Edep kelimesinin kökü hakkında farklı görüşler olmakla birlikte Arapça e-d-b kökünden türediğini söylemek mümkün görünmektedir. En genel anlamıyla "haddini bilmek, insana yakışmayan her türlü duygu, düşünce ve davranıştan uzak kalmak, yaptığı işin anlamını bilip onu mahirane yapmak, ölçü sahibi ve nihaî amacı ile olgun insan olmak veya olgun insan yetiştirmek" şeklinde tanımlanabilir. Günümüzde nazik, zarif, güzel ahlaklı, görgülü, kültürlü ve irfan sahibi vb. anlamlarda kullanılmaktadır.



Kelimenin ilk zamanlarda "davet etmek, ziyafet vermek" mânalarında kullanıldığı da bilinmektedir. Bu durumda edep kelimesi, günümüze kadar pek çok anlam yüklenmiş, yüklendiği anlamlarla kök mânaları hep aynı çerçevede buluşmuştur. Diğer bir ifade ile edep kelimesi ilk kullanıldığı andan günümüze kadar geçen sürede psikolojik, pedagojik, sosyolojik ve ahlakî alanları kapsayacak şekilde, insan ve insan davranışlarıyla onun ürünlerinin estetiği, iyilik, güzellik, ölçülülük, nezaket ve zarafet anlamlarında kullanılmıştır.



Edep ve adap kelimelerinin insan dışı bir varlık için kullanılması, insan dışı varlıkların edepli olması veya onların davranışlarında edebin varlığından söz edilmesi mümkün olmaz. Edep ve adaptan bahsederken bir anlamda insandan ve insanın tanımından da bahsedilmiş olmaktadır. Ancak edep ve adabın sadece insanda bulunması, kaynağının sadece insan olduğu anlamına gelmemektedir.



Edebin, eğitimle kazanılmış davranışlardaki tarz, üslup, kibarlık ve nezaket, ölçülü olma, medenî insanların yapacağı varsayılan hareketler olarak nitelenen âdâbımuâşeret gibi anlamlarda kullanılması, bu kavramın bugüne kadar yüklendiği anlamların kök anlamı ile aynı açıklama/tefsir çerçevesinde buluştuğunu göstermektedir. Bunun yanı sıra ilim ve irfan sahibi insanların özellikleri için kullanıldığı da bir vakıadır. İlim ve irfan sahibi kişilerin, diğer insanlarla başarılı ve iyi iletişim kurdukları, faydalı bilgileri ve güzel ahlakı kapsayan öğütleri hayatlarında hâkim kıldıkları vurgulanmaktadır. Türk kültüründe, edep kelimesinin ve anlamının kolayca öğrenilebilmesi için "Eline, diline ve beline sahip ol" cümlesindeki üç kelimenin baş harfleriyle (edb) formülleştirilmiştir.

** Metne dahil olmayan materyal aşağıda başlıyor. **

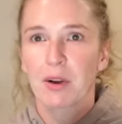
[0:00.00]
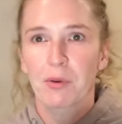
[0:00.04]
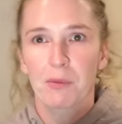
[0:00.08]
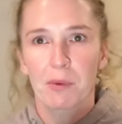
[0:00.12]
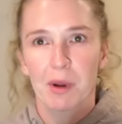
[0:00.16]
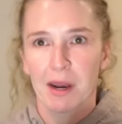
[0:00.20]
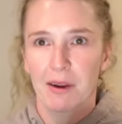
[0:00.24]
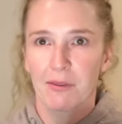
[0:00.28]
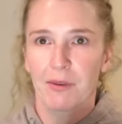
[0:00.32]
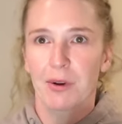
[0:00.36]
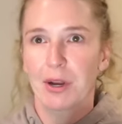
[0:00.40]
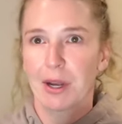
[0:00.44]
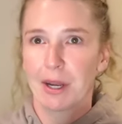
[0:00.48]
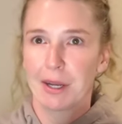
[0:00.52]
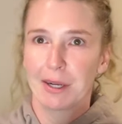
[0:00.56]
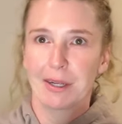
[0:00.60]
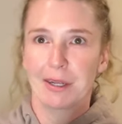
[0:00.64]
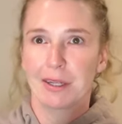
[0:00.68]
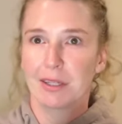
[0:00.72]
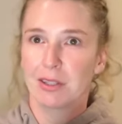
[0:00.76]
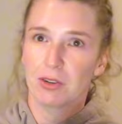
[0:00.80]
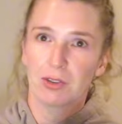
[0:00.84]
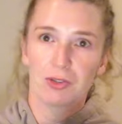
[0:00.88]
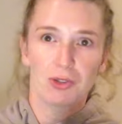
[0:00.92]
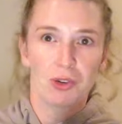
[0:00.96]
whatever kind
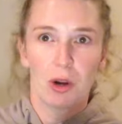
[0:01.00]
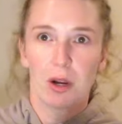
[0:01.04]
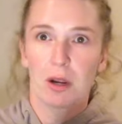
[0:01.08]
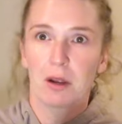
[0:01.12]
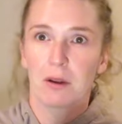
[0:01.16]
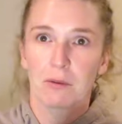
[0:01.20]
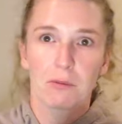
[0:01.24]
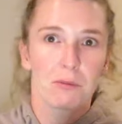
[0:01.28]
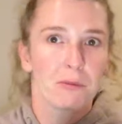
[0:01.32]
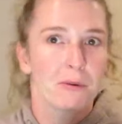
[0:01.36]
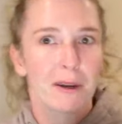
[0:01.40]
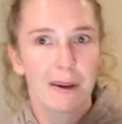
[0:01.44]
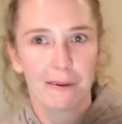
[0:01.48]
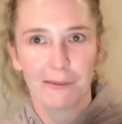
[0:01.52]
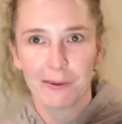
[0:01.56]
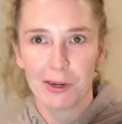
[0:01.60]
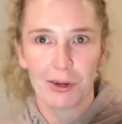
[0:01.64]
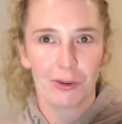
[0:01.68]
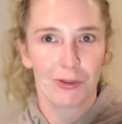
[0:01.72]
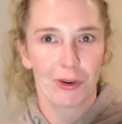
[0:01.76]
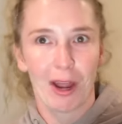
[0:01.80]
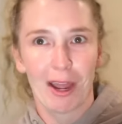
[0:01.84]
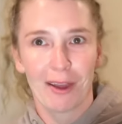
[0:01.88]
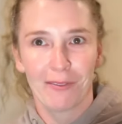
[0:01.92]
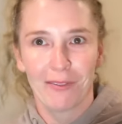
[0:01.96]
of your truck, whatever
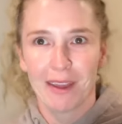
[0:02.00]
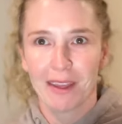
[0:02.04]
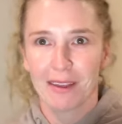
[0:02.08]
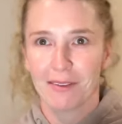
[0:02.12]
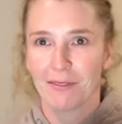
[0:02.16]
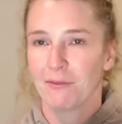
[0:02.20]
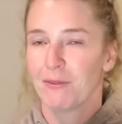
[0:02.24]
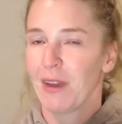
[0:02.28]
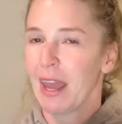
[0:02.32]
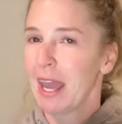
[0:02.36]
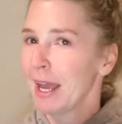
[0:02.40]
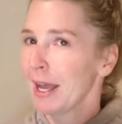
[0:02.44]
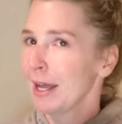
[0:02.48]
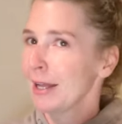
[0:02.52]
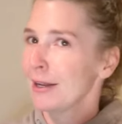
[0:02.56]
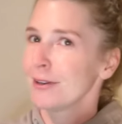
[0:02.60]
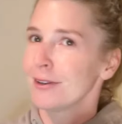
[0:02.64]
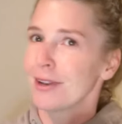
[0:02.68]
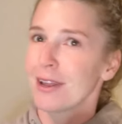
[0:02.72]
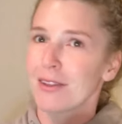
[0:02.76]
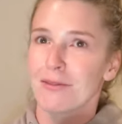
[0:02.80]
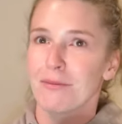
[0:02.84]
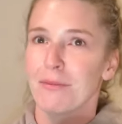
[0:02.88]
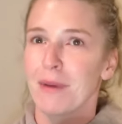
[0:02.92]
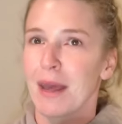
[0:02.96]
you're driving, van,
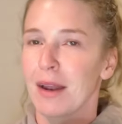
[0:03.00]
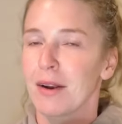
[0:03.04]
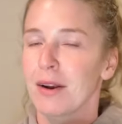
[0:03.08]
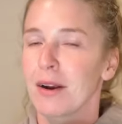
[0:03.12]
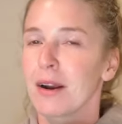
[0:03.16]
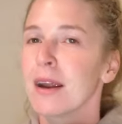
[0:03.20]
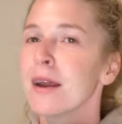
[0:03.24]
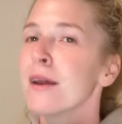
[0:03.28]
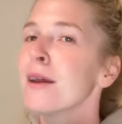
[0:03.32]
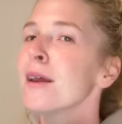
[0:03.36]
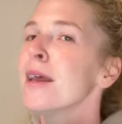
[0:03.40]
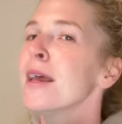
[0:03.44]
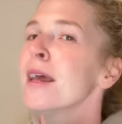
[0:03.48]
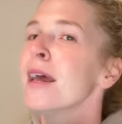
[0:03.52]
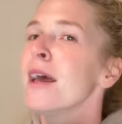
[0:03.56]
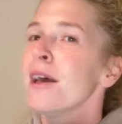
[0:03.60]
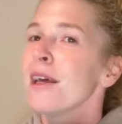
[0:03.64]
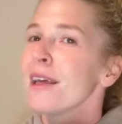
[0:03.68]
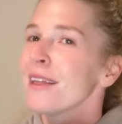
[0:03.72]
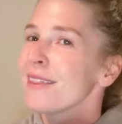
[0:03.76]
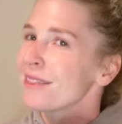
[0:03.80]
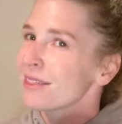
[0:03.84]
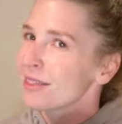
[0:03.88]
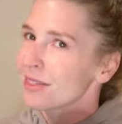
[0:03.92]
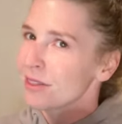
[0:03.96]
doesn't matter.
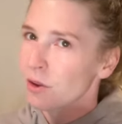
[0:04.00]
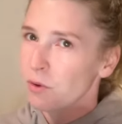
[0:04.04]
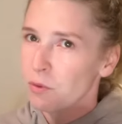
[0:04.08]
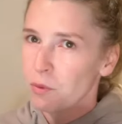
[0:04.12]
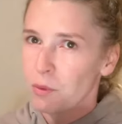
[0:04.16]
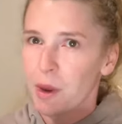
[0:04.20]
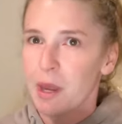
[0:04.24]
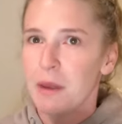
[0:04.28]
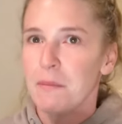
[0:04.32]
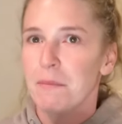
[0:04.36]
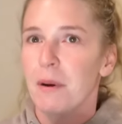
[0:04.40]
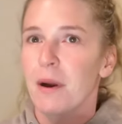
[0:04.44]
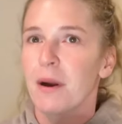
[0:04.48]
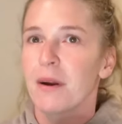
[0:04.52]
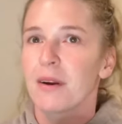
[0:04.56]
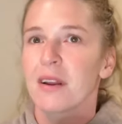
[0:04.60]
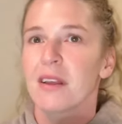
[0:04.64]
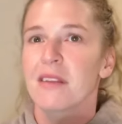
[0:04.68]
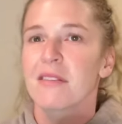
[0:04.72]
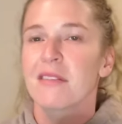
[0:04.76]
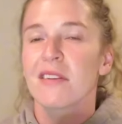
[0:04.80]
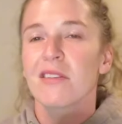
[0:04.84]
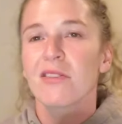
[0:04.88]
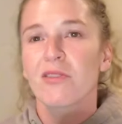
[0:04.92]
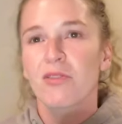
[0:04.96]
The great part
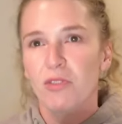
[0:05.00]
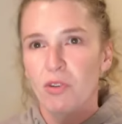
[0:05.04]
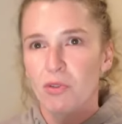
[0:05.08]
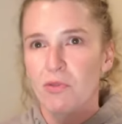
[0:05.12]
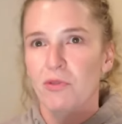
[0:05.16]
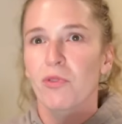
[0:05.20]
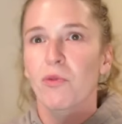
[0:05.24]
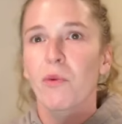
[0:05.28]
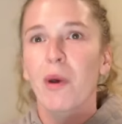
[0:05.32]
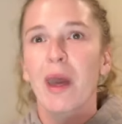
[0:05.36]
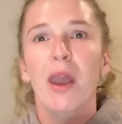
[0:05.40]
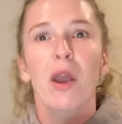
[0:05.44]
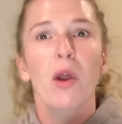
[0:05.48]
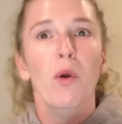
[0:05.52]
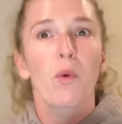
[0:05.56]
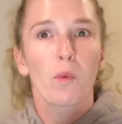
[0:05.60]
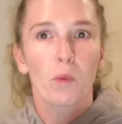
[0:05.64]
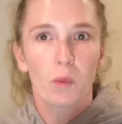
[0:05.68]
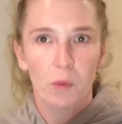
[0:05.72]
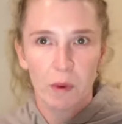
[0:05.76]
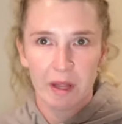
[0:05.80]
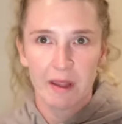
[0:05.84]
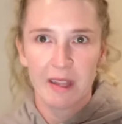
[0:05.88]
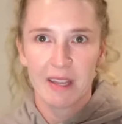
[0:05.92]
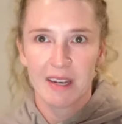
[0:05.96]
is it stows away
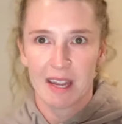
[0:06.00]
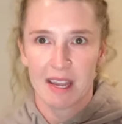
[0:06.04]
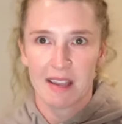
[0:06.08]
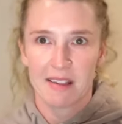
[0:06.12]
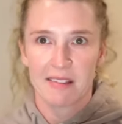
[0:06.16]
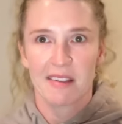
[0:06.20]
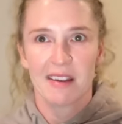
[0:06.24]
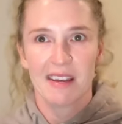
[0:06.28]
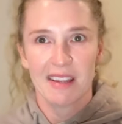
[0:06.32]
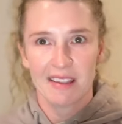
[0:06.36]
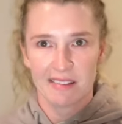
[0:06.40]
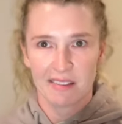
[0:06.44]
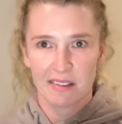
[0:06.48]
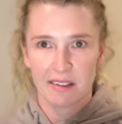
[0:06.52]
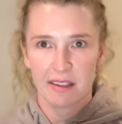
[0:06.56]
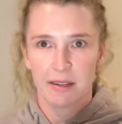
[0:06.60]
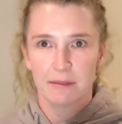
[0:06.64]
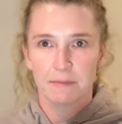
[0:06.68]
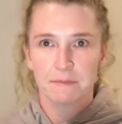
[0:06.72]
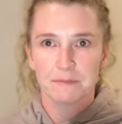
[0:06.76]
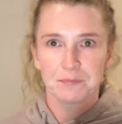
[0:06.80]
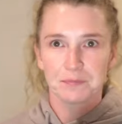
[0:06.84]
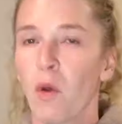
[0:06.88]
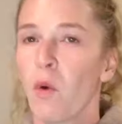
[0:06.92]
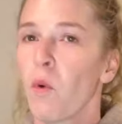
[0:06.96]
really nice and easily.
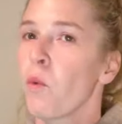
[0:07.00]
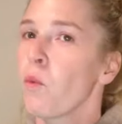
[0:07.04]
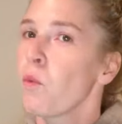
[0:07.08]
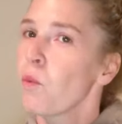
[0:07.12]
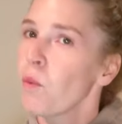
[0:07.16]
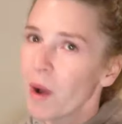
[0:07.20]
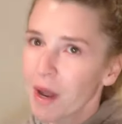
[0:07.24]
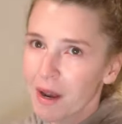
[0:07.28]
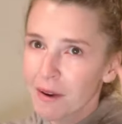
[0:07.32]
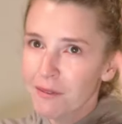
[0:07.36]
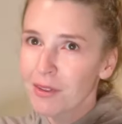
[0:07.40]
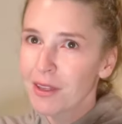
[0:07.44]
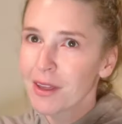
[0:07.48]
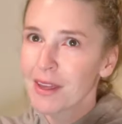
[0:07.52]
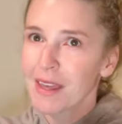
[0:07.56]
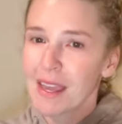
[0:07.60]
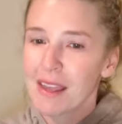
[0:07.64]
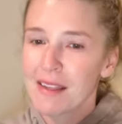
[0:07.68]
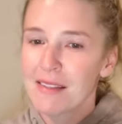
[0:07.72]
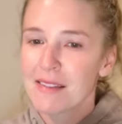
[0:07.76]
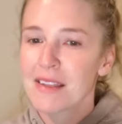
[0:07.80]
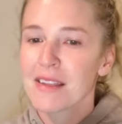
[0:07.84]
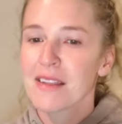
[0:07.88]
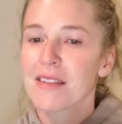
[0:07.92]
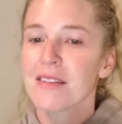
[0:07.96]
Whatever the
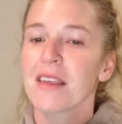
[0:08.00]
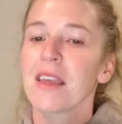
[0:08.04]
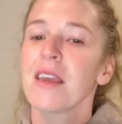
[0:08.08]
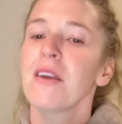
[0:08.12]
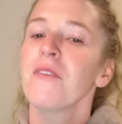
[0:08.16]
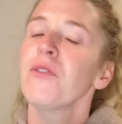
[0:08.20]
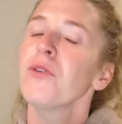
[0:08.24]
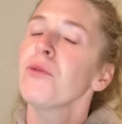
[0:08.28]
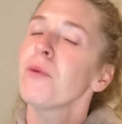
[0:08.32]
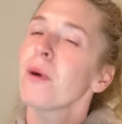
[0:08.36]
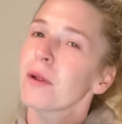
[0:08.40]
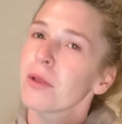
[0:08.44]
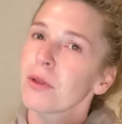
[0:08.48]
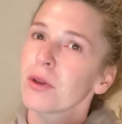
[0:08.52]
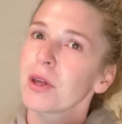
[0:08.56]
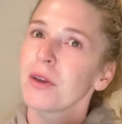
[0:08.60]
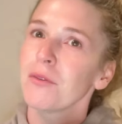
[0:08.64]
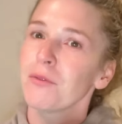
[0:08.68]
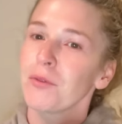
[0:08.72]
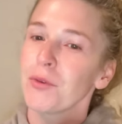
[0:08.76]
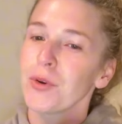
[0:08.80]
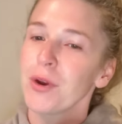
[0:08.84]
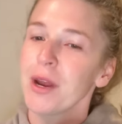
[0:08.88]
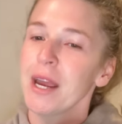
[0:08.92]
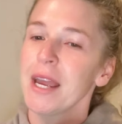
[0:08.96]
case is, if you are looking
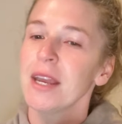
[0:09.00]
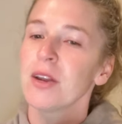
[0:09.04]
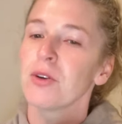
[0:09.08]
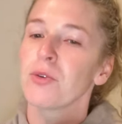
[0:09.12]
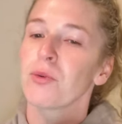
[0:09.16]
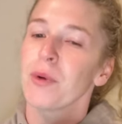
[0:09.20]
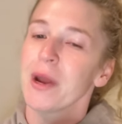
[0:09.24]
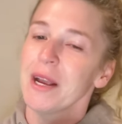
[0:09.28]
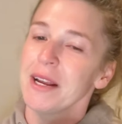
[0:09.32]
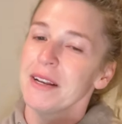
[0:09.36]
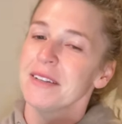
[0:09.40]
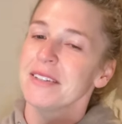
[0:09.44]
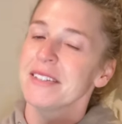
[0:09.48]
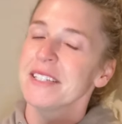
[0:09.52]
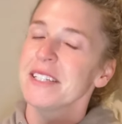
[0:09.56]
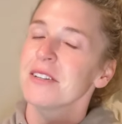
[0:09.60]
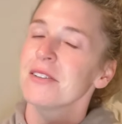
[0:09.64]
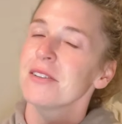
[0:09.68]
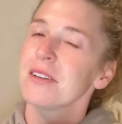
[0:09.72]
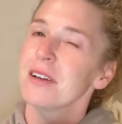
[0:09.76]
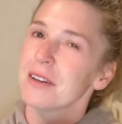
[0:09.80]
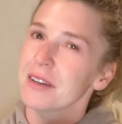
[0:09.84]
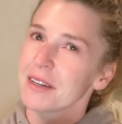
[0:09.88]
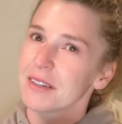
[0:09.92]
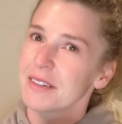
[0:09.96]
for a great deal
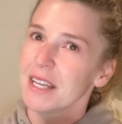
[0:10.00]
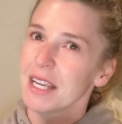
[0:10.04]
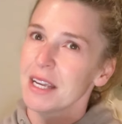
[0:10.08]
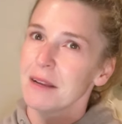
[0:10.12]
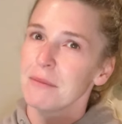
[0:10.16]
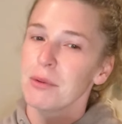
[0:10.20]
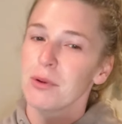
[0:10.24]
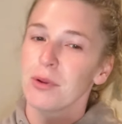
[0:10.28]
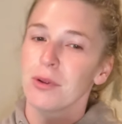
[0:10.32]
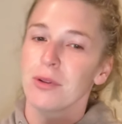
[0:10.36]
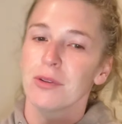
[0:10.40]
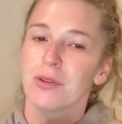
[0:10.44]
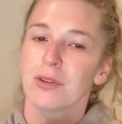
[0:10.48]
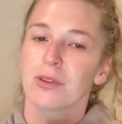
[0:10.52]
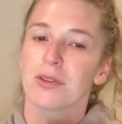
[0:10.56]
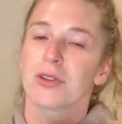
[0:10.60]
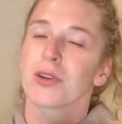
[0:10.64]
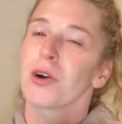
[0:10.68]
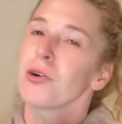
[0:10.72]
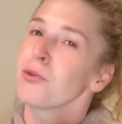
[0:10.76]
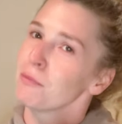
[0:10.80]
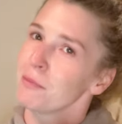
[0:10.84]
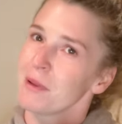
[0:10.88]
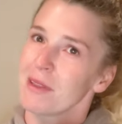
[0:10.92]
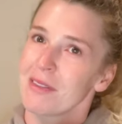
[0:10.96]
on a table,
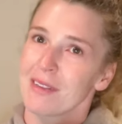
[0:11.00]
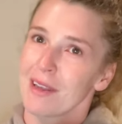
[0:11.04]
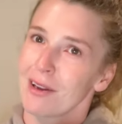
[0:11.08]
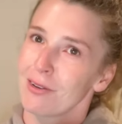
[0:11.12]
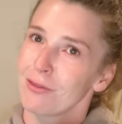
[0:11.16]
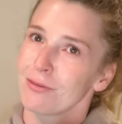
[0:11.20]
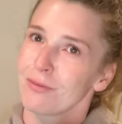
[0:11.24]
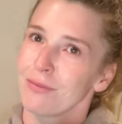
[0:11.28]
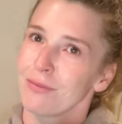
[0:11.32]
don't miss out.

Edep, daha geniş çerçeveden bakıldığında kültürlü insan anlamında da kullanılmaktadır. Edepli insan bir tarz, eda, üslup, tavır sahibi olan insan demektir. Yani kültürlü insandan, edep ve adap sahibi kimseden, daha ziyade geleneğe tâbi bir incelik, bir ideal sahibi olması beklenir. Bu anlamda edep ve adap sahibi, kültürlü insan; fikrî nezaket ve inceliğin bir sonucu olarak zihnî (bilişsel değil entelektüel) kıymetler alanında "mübahase, münazara, münakaşa"da mahir, tahlil ve terkip (analiz ve sentez) sahibi bir kişidir. Edep ve adap sahibi insanın asil, kibar, ince ve zarif olmasına büyük önem verilmektedir. Şayet bu kibarlık ileri boyuta varır ve dejenere olursa ait olduğu edep ve adabı öğrendiği halkın tavır ve zevklerinden onları küçük görerek uzak durma şeklinde ortaya çıkar ki bu da "kültür snopluğu" şeklinde ifade edilir. Kültür snopluğu edep ve adaptan uzaklaşılmış bir durum şeklinde yorumlanabilir. Özetle edep ve adap sahibi insan kılık ve kıyafeti, tavrı, kullandığı kelimelerin çeşitliliği, fesahati, belagati ile içinde bulunduğu topluma örnek olan kimsedir. Bu tanıma göre edep ve adap kavramlarının içinde bilişsel, zihinsel, duyuşsal, davranışsal, felsefî, estetik, ahlakî özelliklerin var olduğu söylenebilir.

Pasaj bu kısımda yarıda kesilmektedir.